I am more and more disconnected, out of place, out of time. Cannot stand the stupidity of television for the most part, every time I see another new company ending in a cutsy "y" (EverlyWell, Newsy, etcetera-y) I want to gag. Cannot watch PBS anymore, the constant distortion of facts for their pc/multicultural, antiwhite anti male antiwestern civilization evil agenda drives me immediately to apoplexy. The Story Channel has no agenda, but is so inept that it is equally objectionable (their fractured attempts at history feature hemming and hawing gesticulating morons never quite arriving at a factual and precise statement). Is it always this way for the old? I can imagine a world where I watched the steady advance of man and felt some comfort in knowing there would be beauty, nobility, knowledge, love and the full measure of life into the future.
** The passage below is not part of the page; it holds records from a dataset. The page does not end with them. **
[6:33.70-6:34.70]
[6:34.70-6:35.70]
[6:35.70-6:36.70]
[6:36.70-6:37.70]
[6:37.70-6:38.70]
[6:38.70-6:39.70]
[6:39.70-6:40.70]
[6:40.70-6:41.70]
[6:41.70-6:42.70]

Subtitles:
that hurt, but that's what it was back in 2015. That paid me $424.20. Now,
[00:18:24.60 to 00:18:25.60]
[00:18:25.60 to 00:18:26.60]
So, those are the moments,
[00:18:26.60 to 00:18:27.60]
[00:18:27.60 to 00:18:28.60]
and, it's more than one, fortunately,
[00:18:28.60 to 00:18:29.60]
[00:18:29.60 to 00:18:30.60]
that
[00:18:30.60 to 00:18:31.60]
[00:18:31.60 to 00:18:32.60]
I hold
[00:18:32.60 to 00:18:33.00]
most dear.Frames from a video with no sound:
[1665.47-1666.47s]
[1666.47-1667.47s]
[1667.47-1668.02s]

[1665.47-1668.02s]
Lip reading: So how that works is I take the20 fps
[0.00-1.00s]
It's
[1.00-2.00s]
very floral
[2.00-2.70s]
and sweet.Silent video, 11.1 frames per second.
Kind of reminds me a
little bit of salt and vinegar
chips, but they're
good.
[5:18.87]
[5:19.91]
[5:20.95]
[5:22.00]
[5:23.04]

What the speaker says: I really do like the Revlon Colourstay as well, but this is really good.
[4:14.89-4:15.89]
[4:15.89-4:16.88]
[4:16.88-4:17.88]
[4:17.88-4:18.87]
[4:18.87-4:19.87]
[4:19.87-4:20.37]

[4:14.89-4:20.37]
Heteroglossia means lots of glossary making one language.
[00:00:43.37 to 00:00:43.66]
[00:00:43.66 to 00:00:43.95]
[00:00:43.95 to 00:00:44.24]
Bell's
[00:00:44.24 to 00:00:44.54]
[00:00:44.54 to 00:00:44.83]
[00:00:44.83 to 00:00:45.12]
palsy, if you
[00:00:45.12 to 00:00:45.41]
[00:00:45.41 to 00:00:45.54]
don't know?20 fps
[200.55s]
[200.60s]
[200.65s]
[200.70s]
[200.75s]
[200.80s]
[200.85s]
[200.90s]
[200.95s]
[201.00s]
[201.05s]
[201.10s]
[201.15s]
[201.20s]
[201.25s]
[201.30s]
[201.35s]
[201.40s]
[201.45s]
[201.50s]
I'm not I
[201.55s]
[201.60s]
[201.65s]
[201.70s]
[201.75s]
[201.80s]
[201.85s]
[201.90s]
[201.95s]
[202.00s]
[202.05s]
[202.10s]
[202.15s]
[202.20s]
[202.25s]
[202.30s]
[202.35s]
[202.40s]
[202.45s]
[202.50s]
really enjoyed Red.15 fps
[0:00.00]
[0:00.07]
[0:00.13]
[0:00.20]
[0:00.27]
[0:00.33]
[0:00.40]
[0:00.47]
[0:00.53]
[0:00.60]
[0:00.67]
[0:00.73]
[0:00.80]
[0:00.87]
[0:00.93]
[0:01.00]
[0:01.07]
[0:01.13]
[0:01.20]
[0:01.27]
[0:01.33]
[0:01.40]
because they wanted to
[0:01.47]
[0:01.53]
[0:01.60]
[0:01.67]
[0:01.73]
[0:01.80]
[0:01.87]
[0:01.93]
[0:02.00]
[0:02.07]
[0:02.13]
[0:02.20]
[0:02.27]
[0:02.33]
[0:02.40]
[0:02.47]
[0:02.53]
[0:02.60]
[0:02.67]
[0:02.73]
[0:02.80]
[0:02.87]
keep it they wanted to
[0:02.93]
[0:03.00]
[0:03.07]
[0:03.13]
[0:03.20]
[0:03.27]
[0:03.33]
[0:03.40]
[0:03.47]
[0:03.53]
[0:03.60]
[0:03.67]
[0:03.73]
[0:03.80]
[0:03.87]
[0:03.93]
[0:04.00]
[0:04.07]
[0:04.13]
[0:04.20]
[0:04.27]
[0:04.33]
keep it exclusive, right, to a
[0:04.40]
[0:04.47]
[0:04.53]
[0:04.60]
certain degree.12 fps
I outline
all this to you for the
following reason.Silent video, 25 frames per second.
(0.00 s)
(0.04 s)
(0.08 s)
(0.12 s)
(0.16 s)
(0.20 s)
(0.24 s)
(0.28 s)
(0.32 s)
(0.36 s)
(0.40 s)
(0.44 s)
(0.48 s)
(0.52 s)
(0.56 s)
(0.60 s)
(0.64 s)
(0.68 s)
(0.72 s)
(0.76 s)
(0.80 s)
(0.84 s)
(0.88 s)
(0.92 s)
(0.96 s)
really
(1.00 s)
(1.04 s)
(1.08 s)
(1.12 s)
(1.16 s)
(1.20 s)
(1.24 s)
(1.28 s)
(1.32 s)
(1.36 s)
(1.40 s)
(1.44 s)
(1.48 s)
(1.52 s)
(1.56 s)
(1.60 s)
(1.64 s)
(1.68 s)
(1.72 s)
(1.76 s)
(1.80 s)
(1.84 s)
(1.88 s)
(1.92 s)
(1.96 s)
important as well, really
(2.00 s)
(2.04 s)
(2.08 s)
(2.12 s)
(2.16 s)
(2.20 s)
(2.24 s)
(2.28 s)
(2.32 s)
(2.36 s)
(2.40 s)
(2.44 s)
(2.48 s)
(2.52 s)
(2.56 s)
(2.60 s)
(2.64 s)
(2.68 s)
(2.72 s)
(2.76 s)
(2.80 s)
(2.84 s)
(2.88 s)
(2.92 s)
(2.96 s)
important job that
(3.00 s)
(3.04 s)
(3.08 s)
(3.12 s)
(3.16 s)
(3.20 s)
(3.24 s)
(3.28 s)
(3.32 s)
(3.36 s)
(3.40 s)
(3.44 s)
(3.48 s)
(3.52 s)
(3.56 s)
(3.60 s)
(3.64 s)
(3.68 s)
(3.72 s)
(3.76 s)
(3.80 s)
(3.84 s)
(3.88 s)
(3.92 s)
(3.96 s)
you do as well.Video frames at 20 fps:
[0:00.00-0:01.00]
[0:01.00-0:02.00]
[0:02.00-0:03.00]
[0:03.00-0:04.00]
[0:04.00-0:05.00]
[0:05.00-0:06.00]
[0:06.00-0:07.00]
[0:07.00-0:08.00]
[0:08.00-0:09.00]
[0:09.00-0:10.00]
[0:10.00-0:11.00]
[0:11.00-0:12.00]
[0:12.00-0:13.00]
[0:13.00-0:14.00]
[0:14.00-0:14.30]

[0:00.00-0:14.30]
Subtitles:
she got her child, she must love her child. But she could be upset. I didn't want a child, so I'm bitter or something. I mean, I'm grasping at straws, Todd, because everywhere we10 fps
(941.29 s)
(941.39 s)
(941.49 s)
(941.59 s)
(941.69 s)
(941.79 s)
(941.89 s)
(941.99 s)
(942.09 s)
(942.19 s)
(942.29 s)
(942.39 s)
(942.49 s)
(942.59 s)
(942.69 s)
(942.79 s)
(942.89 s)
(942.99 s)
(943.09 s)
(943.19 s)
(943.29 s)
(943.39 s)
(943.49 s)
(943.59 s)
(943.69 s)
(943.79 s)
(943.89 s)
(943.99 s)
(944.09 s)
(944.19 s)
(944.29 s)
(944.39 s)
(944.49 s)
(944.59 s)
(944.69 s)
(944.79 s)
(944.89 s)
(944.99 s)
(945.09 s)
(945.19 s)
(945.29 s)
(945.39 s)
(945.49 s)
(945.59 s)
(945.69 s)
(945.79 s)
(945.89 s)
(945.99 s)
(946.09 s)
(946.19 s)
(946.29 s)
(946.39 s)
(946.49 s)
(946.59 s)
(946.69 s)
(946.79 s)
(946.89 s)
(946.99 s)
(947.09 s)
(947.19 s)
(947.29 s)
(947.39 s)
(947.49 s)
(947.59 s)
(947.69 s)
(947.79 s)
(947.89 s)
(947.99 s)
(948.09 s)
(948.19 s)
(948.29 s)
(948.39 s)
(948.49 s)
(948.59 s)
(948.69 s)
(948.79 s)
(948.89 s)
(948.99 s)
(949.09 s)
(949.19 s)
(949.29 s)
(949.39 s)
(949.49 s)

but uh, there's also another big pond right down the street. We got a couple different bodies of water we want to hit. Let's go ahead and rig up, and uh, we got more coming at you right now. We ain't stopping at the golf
Possibly that is simply yet another curse, i.e., the ability to see what could be, what should be, yet be planted in a perverse parody of the idea.
Hearing their songs outside the other day, I wondered if the birds are really the lyric poets of the dinosaurs and have been singing the same lament for the Day of Destruction 65 million years ago (hope to see Attenborough's BBC special, The Final Day, in May on PBS, Attenborough is a man uncontaminated by the general PBS agenda, like myself, his days are numbered). Turned on my Sandisk mp3 player FM last week in the early am hours during a period of waking (secondary insomnia) and was uneasy after Peter Van De Graaff, the host of the classical music show, played March to the Scaffold by Hector Berlioz, an all percussion version. Is reality trying to tell me something, grin?